From: "Thomas Hellström" <thomas.hellstrom@linux.intel.com>
To: intel-xe@lists.freedesktop.org
Cc: "Thomas Hellström" <thomas.hellstrom@linux.intel.com>,
"Natalie Vock" <natalie.vock@gmx.de>,
"Johannes Weiner" <hannes@cmpxchg.org>,
"Tejun Heo" <tj@kernel.org>, "Michal Koutný" <mkoutny@suse.com>,
cgroups@vger.kernel.org, "Huang Rui" <ray.huang@amd.com>,
"Matthew Brost" <matthew.brost@intel.com>,
"Matthew Auld" <matthew.auld@intel.com>,
"Maarten Lankhorst" <maarten.lankhorst@linux.intel.com>,
"Maxime Ripard" <mripard@kernel.org>,
"Thomas Zimmermann" <tzimmermann@suse.de>,
"Simona Vetter" <simona@ffwll.ch>,
"David Airlie" <airlied@gmail.com>,
"Christian König" <christian.koenig@amd.com>,
"Alex Deucher" <alexander.deucher@amd.com>,
"Rodrigo Vivi" <rodrigo.vivi@intel.com>,
dri-devel@lists.freedesktop.org, amd-gfx@lists.freedesktop.org,
linux-kernel@vger.kernel.org
Subject: [PATCH v5 0/6] [PATCH v5 0/6] Add reclaim to the dmem cgroup controller
Date: Thu, 11 Jun 2026 16:22:36 +0200 [thread overview]

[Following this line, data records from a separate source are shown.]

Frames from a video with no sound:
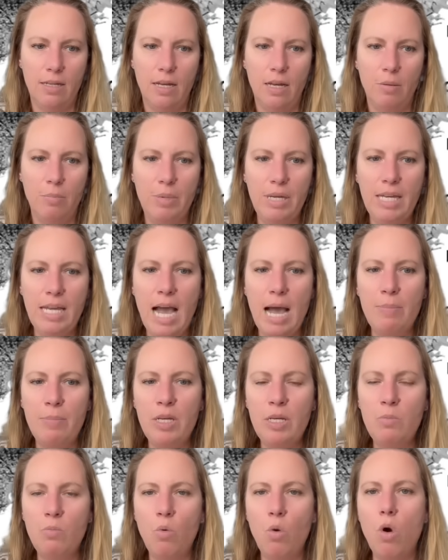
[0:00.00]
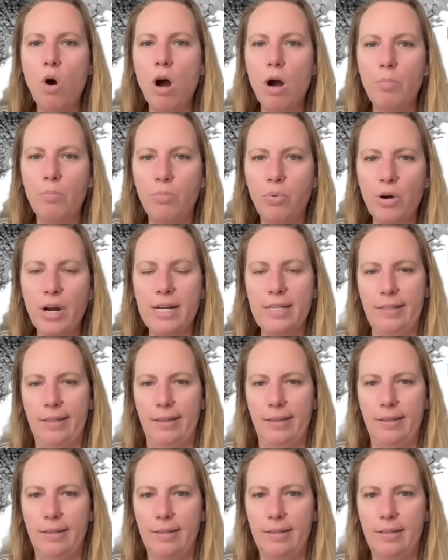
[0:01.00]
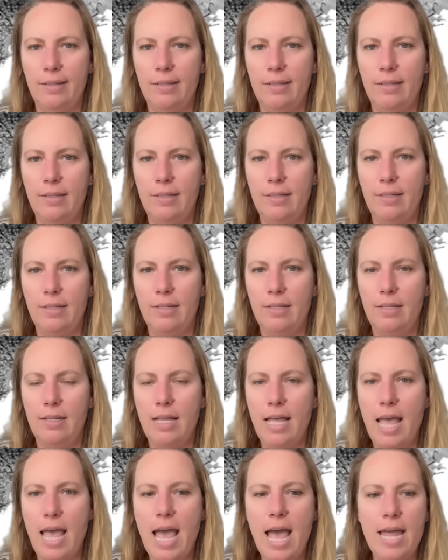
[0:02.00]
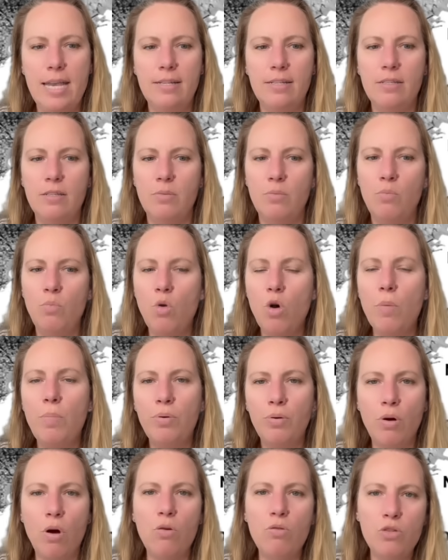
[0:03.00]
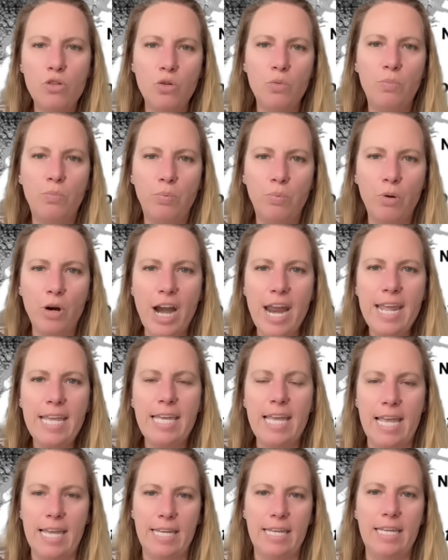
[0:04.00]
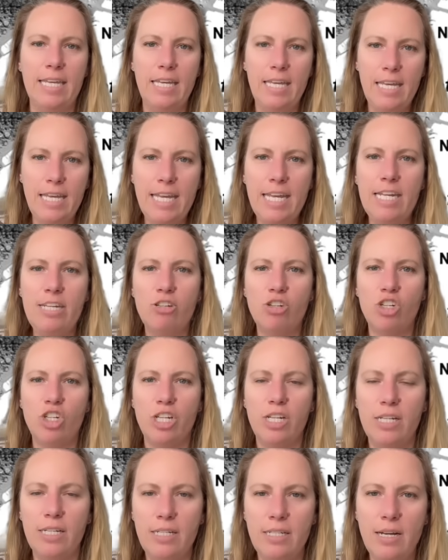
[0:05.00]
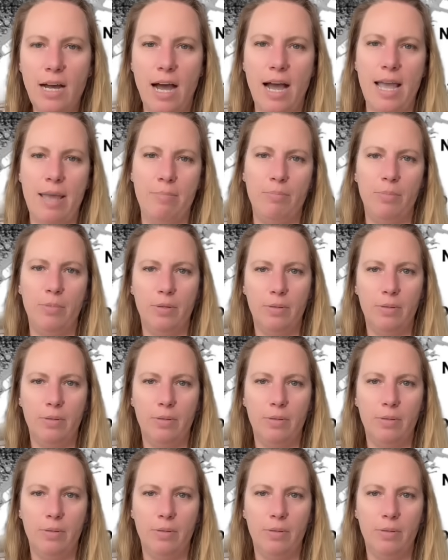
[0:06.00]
becoming more brittle and more prone to breaking each time.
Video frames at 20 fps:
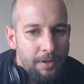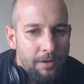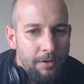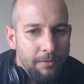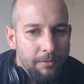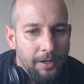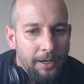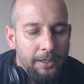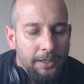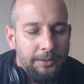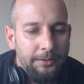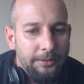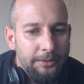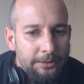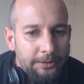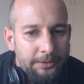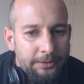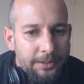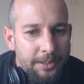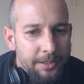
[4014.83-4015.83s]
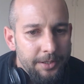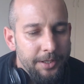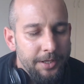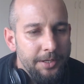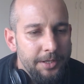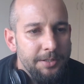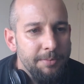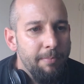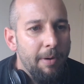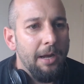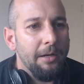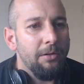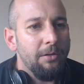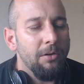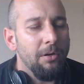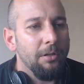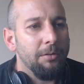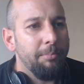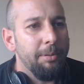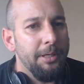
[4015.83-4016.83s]
all right, this might
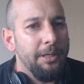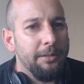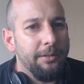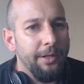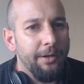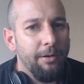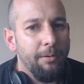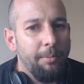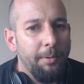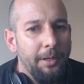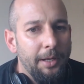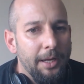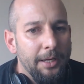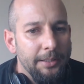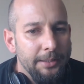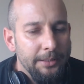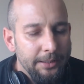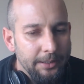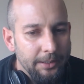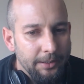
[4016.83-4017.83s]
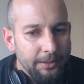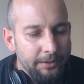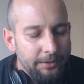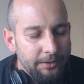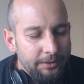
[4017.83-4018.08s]
not be a terrible idea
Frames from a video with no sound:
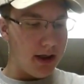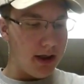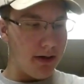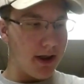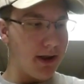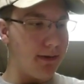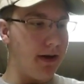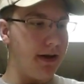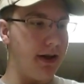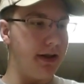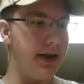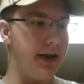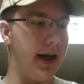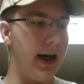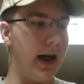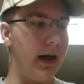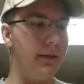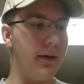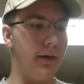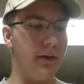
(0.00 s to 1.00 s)
The reason why I did
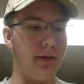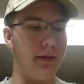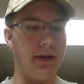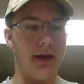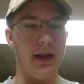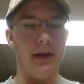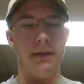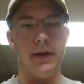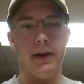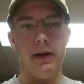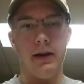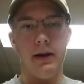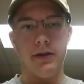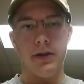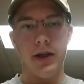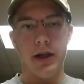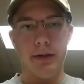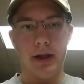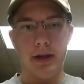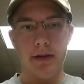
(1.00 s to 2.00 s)
terrible in that video, I was
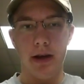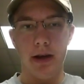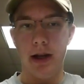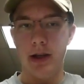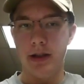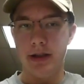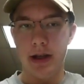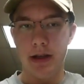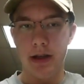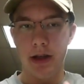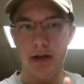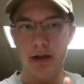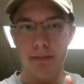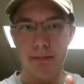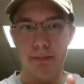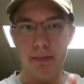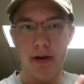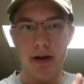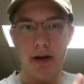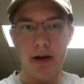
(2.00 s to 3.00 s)
trying to make a video, I decided not to
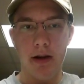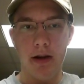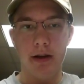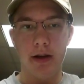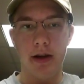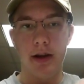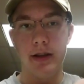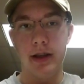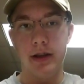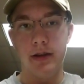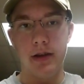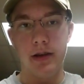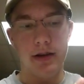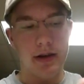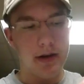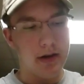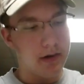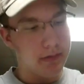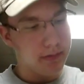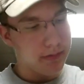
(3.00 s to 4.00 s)
put it on there because I did
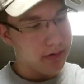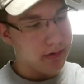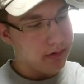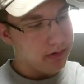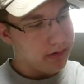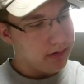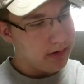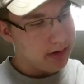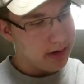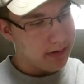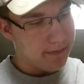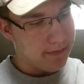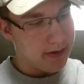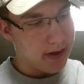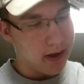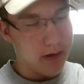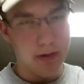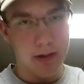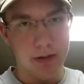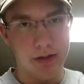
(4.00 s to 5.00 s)
terrible. And the
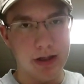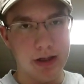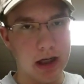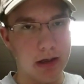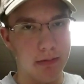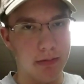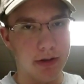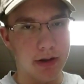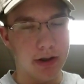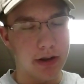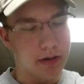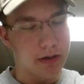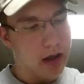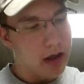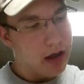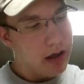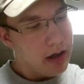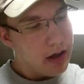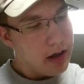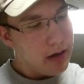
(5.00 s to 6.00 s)
video was terrible too.
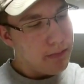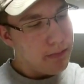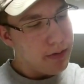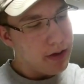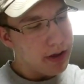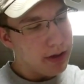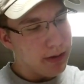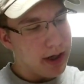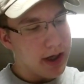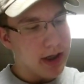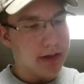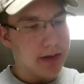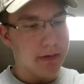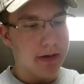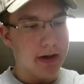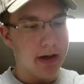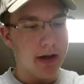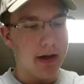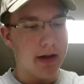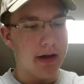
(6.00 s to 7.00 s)
But the reason
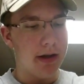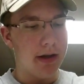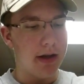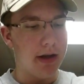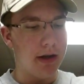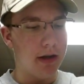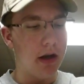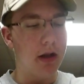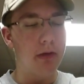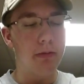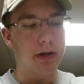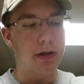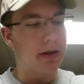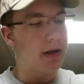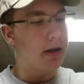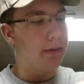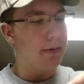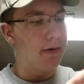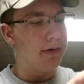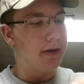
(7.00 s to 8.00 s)
why, another reason I
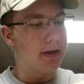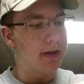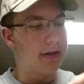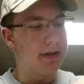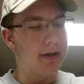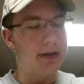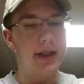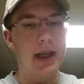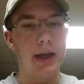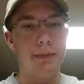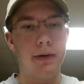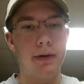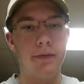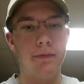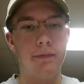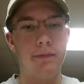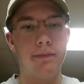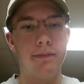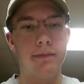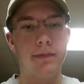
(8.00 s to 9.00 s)
didn't post it, because this kept on
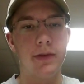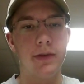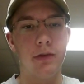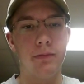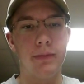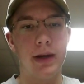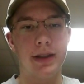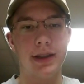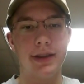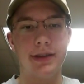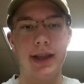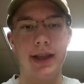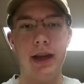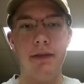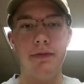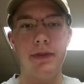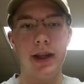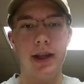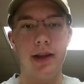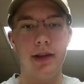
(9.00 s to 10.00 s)
going back to
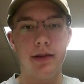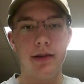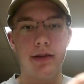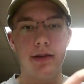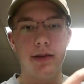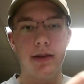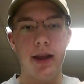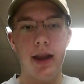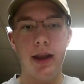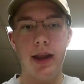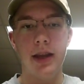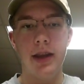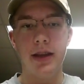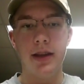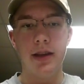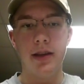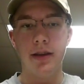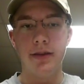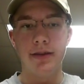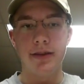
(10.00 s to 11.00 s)
safety. And
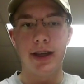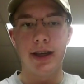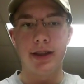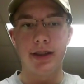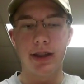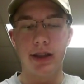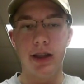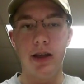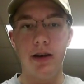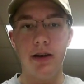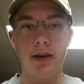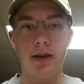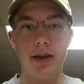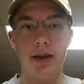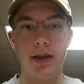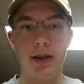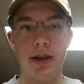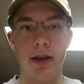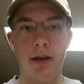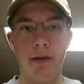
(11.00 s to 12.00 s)
it doesn't like to
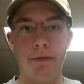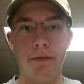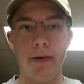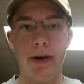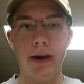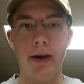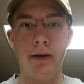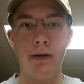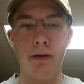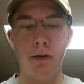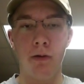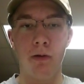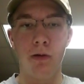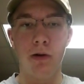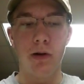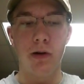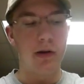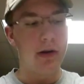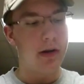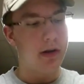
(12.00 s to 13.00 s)
lock and on fire
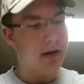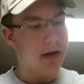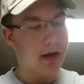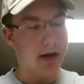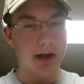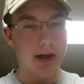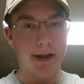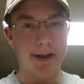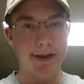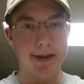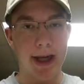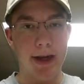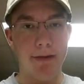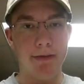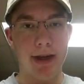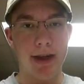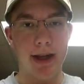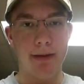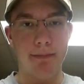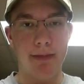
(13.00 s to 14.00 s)
or lock on
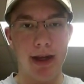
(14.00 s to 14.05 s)
safety.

Message-ID: <20260611142242.2529-1-thomas.hellstrom@linux.intel.com> (raw)
When writing a "max" limit lower than the current usage, the
existing code silently failed. This series aims to improve
on that by returning -EBUSY on failure and also attempt
to synchronously reclaim device memory to push the usage
under the new max limit to avoid the error.
Patch 1 fixes a pre-existing amdgpu_vram_mgr_init() error path
Patch 2 introduces struct dmem_cgroup_init for extensible region
registration.
Patch 3 implements and documents a reclaim callback interface
for the dmem controller.
Patch 4 implements a TTM reclaim callback.
Patches 5-6 hook up the reclaim callback to the dmem cgroup-aware
drivers xe and amdgpu.
v2:
- Remove the error propagation that was in a previous series (Maarten)
- A number of updates in patch 1. See its commit message for
details (Maarten)
v3:
- Add patch 1 fixing a pre-existing amdgpu_vram_mgr_init() error path
bug where drmm_cgroup_register_region() was called before
INIT_LIST_HEAD() and gpu_buddy_init(), causing a kernel panic on
failure. (Sashiko-bot)
- Use an rwsem to protect reclaim callback registration and region
unregister against concurrent reclaim invocations. (Sashiko-bot)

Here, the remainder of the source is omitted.